OpenAI-compatible frontend#
set_openai_frontend() configures a serving function with OpenAI-compatible REST endpoints in a single call. It registers the path templates, input body mappings (extracting fields from the request), and output body mappings (filtering/reshaping the response) for each supported operation group — letting the official OpenAI Python SDK invoke an MLRun serving function as if it were OpenAI.
Built on top of the API handler — set_openai_frontend() produces an APIHandlerConfig under the hood. You can also configure additional endpoints alongside the OpenAI ones.
Supported endpoint groups#
Selected via the OpenAIEndpoint enum:
Value |
OpenAI operation group |
Paths registered |
|---|---|---|
|
|
POST |
|
|
POST |
Each group ships pre-built input and output body mappings that:
Extract the documented OpenAI request fields from the request body as keyword arguments (e.g.
model,messages,input,instructions, …).Filter the handler's response down to the OpenAI response contract so the SDK's typed deserializers (
ChatCompletion,Response, …) accept it.
Mandatory fields (per the OpenAI spec) are enforced via mandatory=True on the relevant mappings — missing fields fail the request with HTTP 422 (Unprocessable Entity).
Quick start#
import mlrun
from mlrun.serving.openai_mappings import OpenAIEndpoint
fn = mlrun.code_to_function(
name="openai-frontend",
kind="serving",
filename="openai_handler.py",
image="mlrun/mlrun",
)
# Register every supported endpoint group, no prefix
fn.set_openai_frontend()
# Or: only the responses group, behind the standard /v1 prefix
fn.set_openai_frontend([OpenAIEndpoint.RESPONSES], prefix="/v1")
Path prefix#
The prefix= argument prepends a path segment to every registered endpoint. Most OpenAI clients send requests under /v1/ — use prefix="/v1" to match:
fn.set_openai_frontend(prefix="/v1")
# Registers /v1/chat/completions, /v1/responses, /v1/responses/{response_id}, …
The prefix is optional; if provided, it must start with / (e.g. /v1, /v2) — a missing leading slash raises MLRunInvalidArgumentError.
Dispatcher handler (include_url_info=True)#
A flow graph terminates in a single handler, so to serve multiple endpoint groups (or multiple methods on the same path template — e.g. GET vs DELETE on /responses/{response_id}) you add a small dispatcher step that routes by request path and HTTP method. Enable include_url_info=True on the APIHandlerConfig so mlrun_request_path and mlrun_request_method are injected into the handler:
from mlrun.serving.endpoint_mapping import APIHandlerConfig
fn.set_api_handler_config(APIHandlerConfig(include_url_info=True))

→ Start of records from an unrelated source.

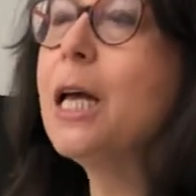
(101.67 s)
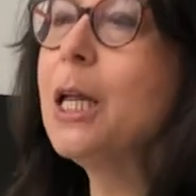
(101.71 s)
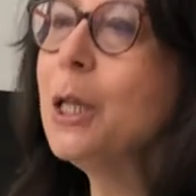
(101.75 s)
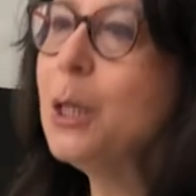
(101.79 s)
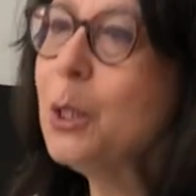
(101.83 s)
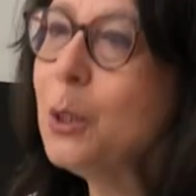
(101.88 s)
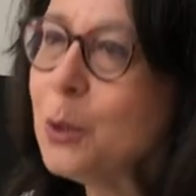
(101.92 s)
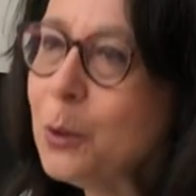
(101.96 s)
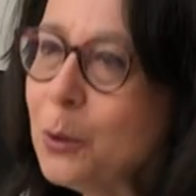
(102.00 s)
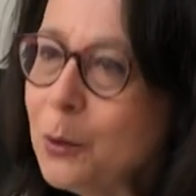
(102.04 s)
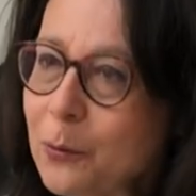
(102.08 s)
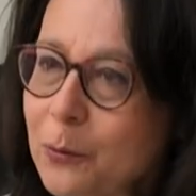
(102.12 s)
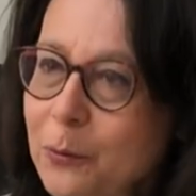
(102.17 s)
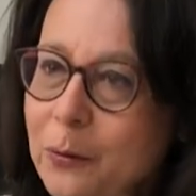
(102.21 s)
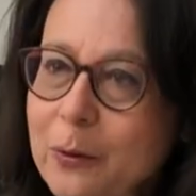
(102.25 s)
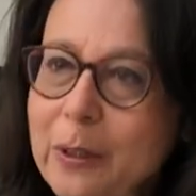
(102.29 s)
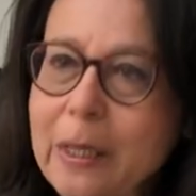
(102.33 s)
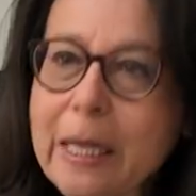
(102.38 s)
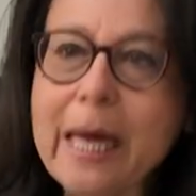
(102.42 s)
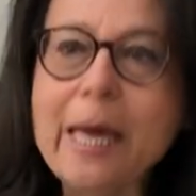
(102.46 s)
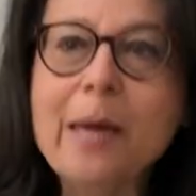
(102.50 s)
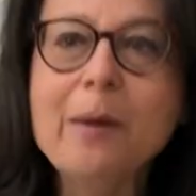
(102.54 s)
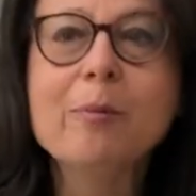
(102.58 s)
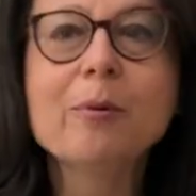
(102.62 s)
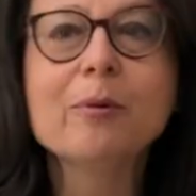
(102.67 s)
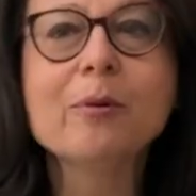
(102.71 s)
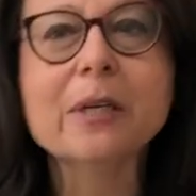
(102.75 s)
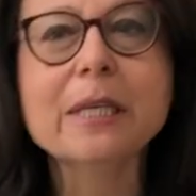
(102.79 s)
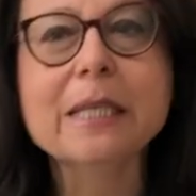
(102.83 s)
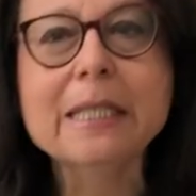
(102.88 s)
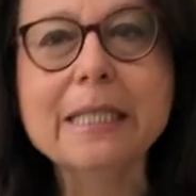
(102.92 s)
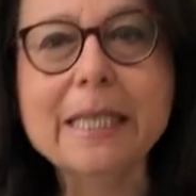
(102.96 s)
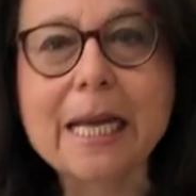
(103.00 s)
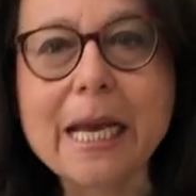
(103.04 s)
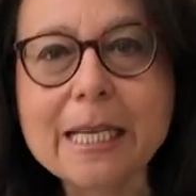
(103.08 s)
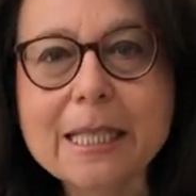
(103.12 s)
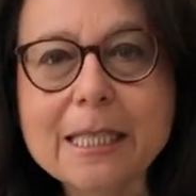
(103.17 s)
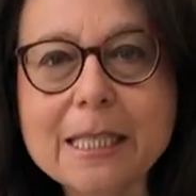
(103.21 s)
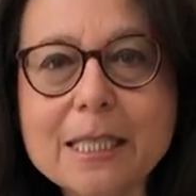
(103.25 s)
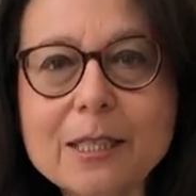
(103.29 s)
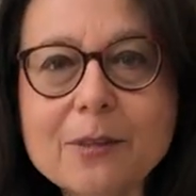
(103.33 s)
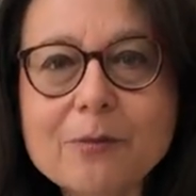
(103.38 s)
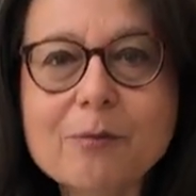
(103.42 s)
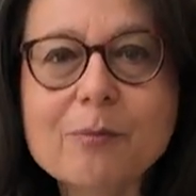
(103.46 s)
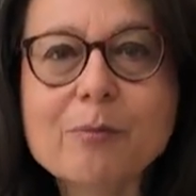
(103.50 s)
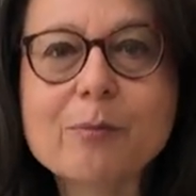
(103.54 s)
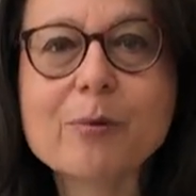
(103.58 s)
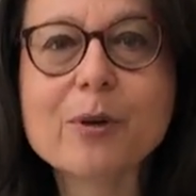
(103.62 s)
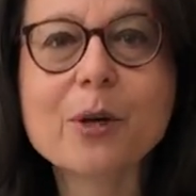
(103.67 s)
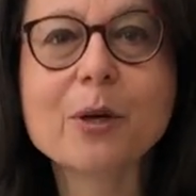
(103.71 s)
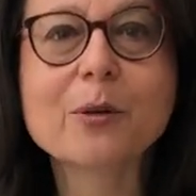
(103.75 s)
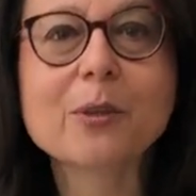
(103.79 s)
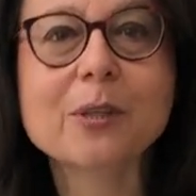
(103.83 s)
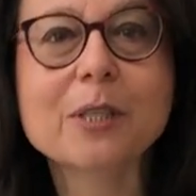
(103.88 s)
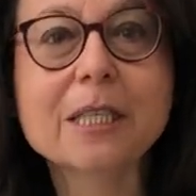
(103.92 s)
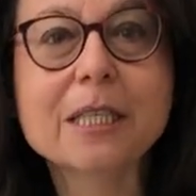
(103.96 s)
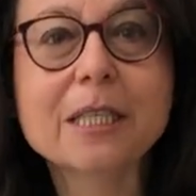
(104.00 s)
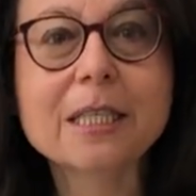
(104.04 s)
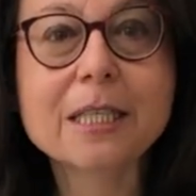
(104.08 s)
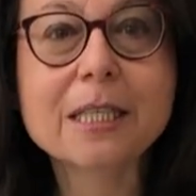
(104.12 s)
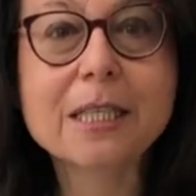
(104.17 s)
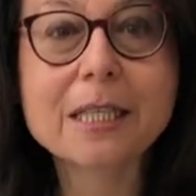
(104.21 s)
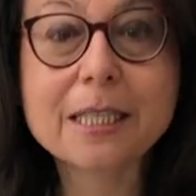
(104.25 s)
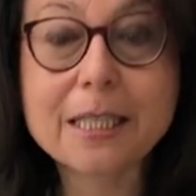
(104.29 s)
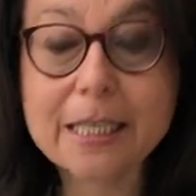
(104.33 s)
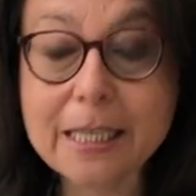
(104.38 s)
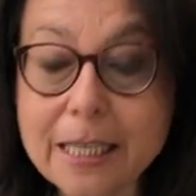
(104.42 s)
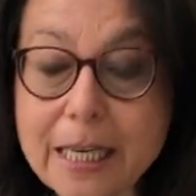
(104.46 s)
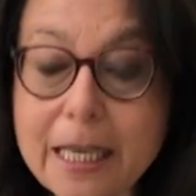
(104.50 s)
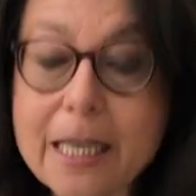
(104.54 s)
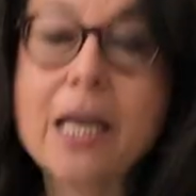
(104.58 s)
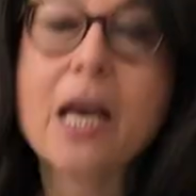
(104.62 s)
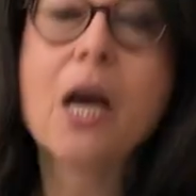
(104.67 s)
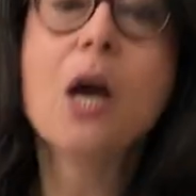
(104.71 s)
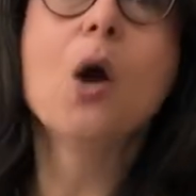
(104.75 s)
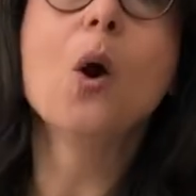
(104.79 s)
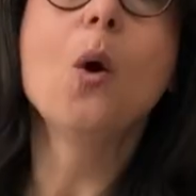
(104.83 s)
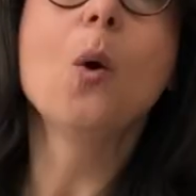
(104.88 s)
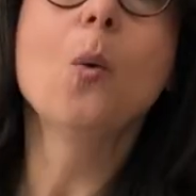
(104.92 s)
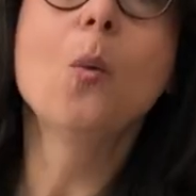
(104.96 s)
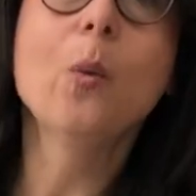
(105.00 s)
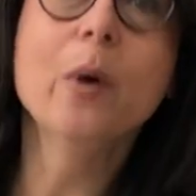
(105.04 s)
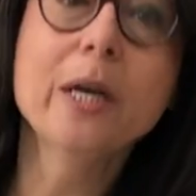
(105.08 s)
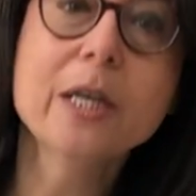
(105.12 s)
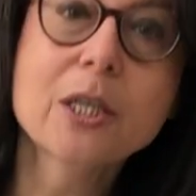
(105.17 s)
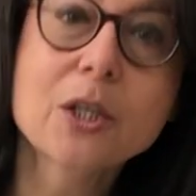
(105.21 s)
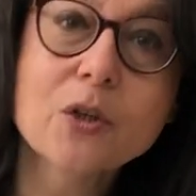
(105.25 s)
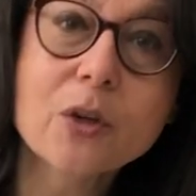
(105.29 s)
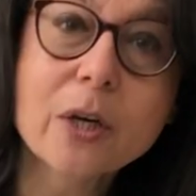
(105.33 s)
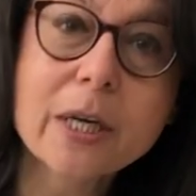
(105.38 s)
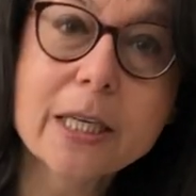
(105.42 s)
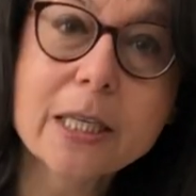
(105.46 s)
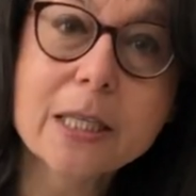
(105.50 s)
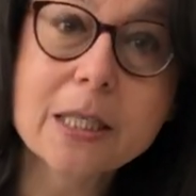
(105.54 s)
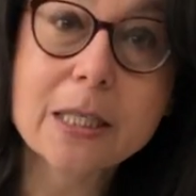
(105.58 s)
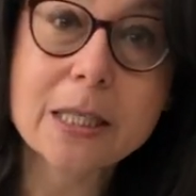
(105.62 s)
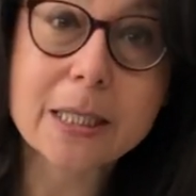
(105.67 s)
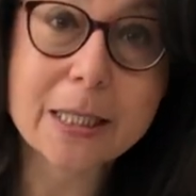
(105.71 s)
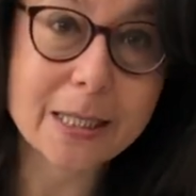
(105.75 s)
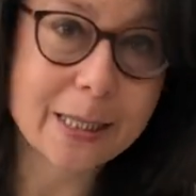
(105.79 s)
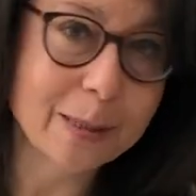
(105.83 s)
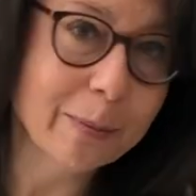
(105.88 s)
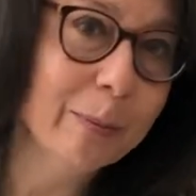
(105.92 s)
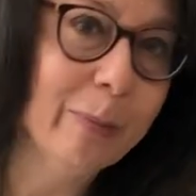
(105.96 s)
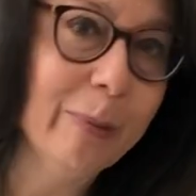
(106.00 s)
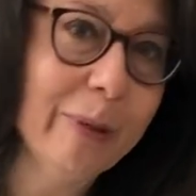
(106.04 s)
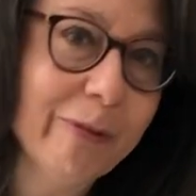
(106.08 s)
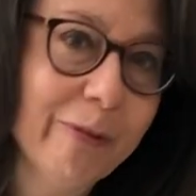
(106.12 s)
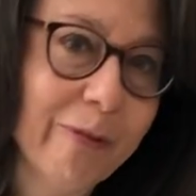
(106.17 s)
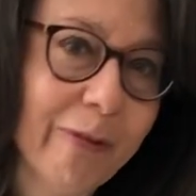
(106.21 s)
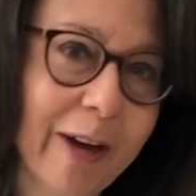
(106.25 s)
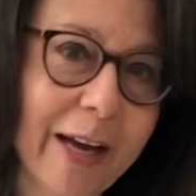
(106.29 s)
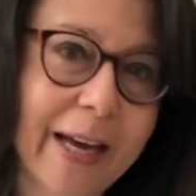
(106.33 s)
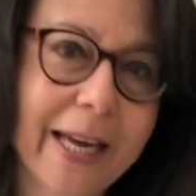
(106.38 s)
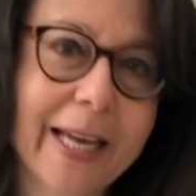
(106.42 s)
a lot of labor-intensive processes in it. We're trying to simplify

fn.set_openai_frontend() # merged into the existing config
graph = fn.set_topology("flow", engine="sync")
graph.to(...)
The next step receives mlrun_request_path and mlrun_request_method as keyword arguments (alongside any kwargs from input body mappings, path templates, and query strings). See URL info for the full include_url_info contract.
Invoking from the OpenAI Python SDK#
The endpoint paths, input/output body mappings, and mandatory-field expectations registered by set_openai_frontend() are kept in sync with the openai SDK version pinned in MLRun's dev-requirements.txt. Other SDK versions may introduce request/response fields that the bundled mappings don't yet cover.
Point the SDK at the deployed function's URL — no other changes needed:
import httpx
import openai
import mlrun
client = openai.OpenAI(
base_url=fn.get_url(),
api_key="dummy", # MLRun doesn't enforce a key; pass anything non-empty
http_client=httpx.Client(verify=mlrun.mlconf.httpdb.http.verify),
)
response = client.chat.completions.create(
model="gpt-4",
messages=[{"role": "user", "content": "Hello"}],
)
The SDK deserializes the response into a typed ChatCompletion object — the output body mappings filter extra fields and enforce mandatory ones to match what the SDK expects.
Custom endpoints alongside#
set_openai_frontend() is additive — it merges its endpoints into the existing APIHandlerConfig. You can add custom endpoints (e.g. health checks, admin) on top:
from http import HTTPMethod
from mlrun.common.schemas.serving import APIHandlerAction
fn.set_openai_frontend(prefix="/v1")
config = APIHandlerConfig.from_dict(fn.spec.api_handler_config)
config.add_endpoint_handler("/health", HTTPMethod.GET, APIHandlerAction.ALLOW)
fn.set_api_handler_config(config)
Returning errors#
Raise an mlrun.errors.MLRunHTTPStatusError subclass to surface a precise HTTP status code (e.g. MLRunNotFoundError → 404). To return an OpenAI-shaped error envelope (so the SDK deserializes it as a typed error), return Response(body={"error": {...}}, status_code=4xx, content_type="application/json") — the output body mapping is skipped on non-2xx, so the body and status code pass through to the caller intact. See Returning a custom HTTP status code for details.